The department of biotechnology in the Union science ministry has spent only 13 per cent of the Rs 900 crore earmarked for Covid-19 vaccine development 14 months ago and multiple government departments have not received money for jabs pledged by the Prime Minister’s Office 20 months ago.
The health ministry, Indian Council of Medical Research (ICMR) and the department of biotechnology (DBT), responding to a transparency activist’s queries, have said they have not received any share of the Rs 100 crore pledged from the PM CARES Fund.
The PMO had on May 13, 2020, said the PM CARES Fund Trust would allocate Rs 2,000 crore for ventilators, Rs 1,000 crore to support migrant labourers and Rs 100 crore to help “catalyse” vaccine development”.
The PMO said the Rs 100 crore would be supervised by the office of the principal scientific adviser to the government.
The Centre on November 29, 2020, announced a plan to accelerate the development of candidate vaccines against Covid-19 through a Rs 900 crore grant routed through the DBT to support pre-clinical and clinical research.
But the DBT has thus far given only Rs 115.9 crore, or less than 13 per cent of that amount, to five vaccine makers and an academic institution, the department said in its responses to Commodore Lokesh Batra, the RTI activist who had sought details on vaccine funds spending.
“One mystery is the Rs 100 crore we were told would be given from the PM CARES Fund,” said Batra, who had initially sent a query in July 2021 to the health ministry under the RTI Act asking about funds received for vaccines from PM CARES.
“The RTI was tossed around,” Batra told The Telegraph. It was forwarded to the PMO, ICMR, DBT, Niti Aayog, which is guiding Covid-19 vaccine policies, and to the drug regulatory authority.
The PMO responded, saying the PM CARES Fund was “not a public authority under the ambit of section 2(h) of the RTI Act of 2005”, implying it did not need to respond to queries under the RTI Act.
The volume and timeline of the disbursements suggest that the Centre had not only delayed investing on vaccine development at a time governments in other countries had supported “at-risk” development but failed to spend even earmarked and pledged funds.
Sections of health experts and industry executives have blamed the lack of central funds for vaccine development and “at-risk” production during the second half of 2020 for the initial slow roll-out of India’s Covid-19 vaccination campaign.
At-risk production is large-scale manufacture before a candidate vaccine has proven itself through trials and received regulatory approval.
Although the vaccination campaign picked up pace during the second half of 2021, it has so far fully inoculated only 70 per cent of the estimated 944 million adults in the country.
The PM CARES Fund, set up in March 2020 to raise money through domestic and foreign donations for use during distress or emergency circumstances such as the one posed by Covid-19, is described as a “public charitable trust”. The Fund’s website says it had an income of Rs 3,076 crore during 2019-20.
A top government official who requested not to be named said the PM CARES Fund can “fund anyone”, and the amount would not need to be routed through the health ministry, the ICMR, or the DBT. “It could have gone directly to industry,” the official said.

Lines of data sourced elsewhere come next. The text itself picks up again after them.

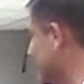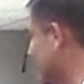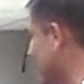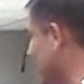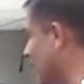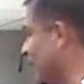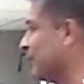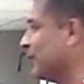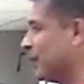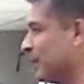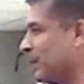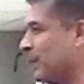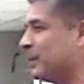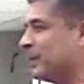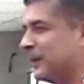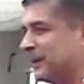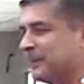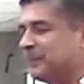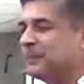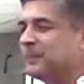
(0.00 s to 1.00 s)
All of you
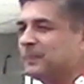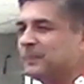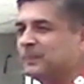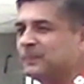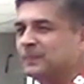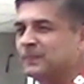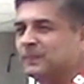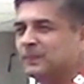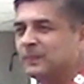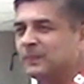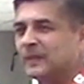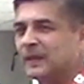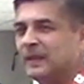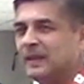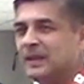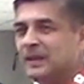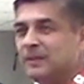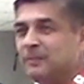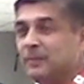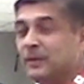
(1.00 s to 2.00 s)
remember?
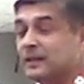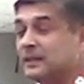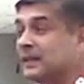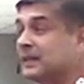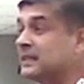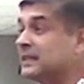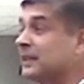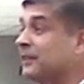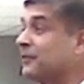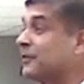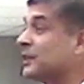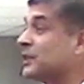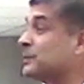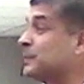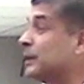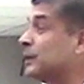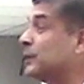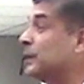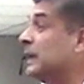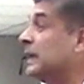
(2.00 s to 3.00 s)
Because there is a difference
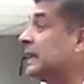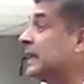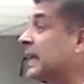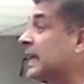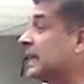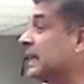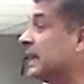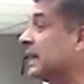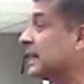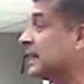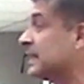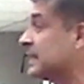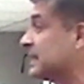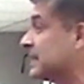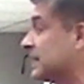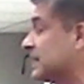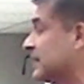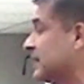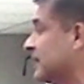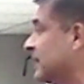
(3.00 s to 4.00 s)
between taking
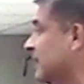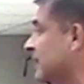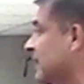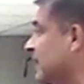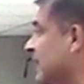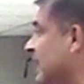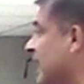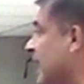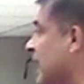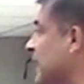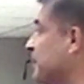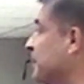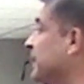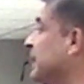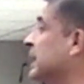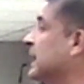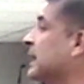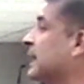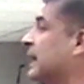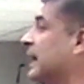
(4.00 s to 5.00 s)
risks and
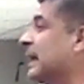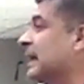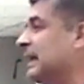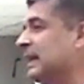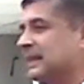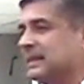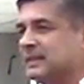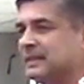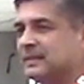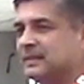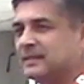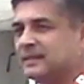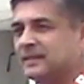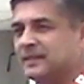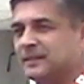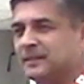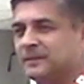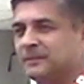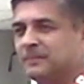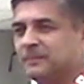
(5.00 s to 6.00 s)
being
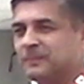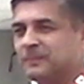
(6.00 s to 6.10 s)
reckless.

After multiple appeals and reminders, Batra received responses. The ICMR said it had not received any funds for Covid-19 vaccine development from the PM CARES Fund but had itself invested close to Rs 55 crore to support the development of Covaxin, Covishield and a third vaccine. The health ministry, too, said it had received no money for vaccine development from the PM CARES Fund.
Batra appealed again to the DBT earlier this month, seeking spending details.
Responses from the DBT and its Biotechnology Industry Research Assistance Council (BIRAC) listed disbursements to five vaccine makers (Rs 22.5 crore to Biological E, Rs 22.5 crore to Gennova Biopharmaceuticals, Rs 23.7 crore to Bharat Biotech, Rs 40 crore to Cadila and Rs 6.4 crore to Genique Lifesciences) and Rs 79 lakh to an academic research consortium.
“In case of expenditure done through PM CARES Fund: The information does not exist with BIRAC,” the council replied.
A senior DBT official, asked by this newspaper why only 13 per cent of the Rs 900 crore had been spent so far and whether this was a reflection on the capacity of industry or academic institutions to absorb the earmarked funds, said “funds are released as per requirements after due diligence”.
“It is not just money. The DBT has also helped vaccine development processes through activities such as bioassay labs, clinical trial sites and regulatory data,” the official said.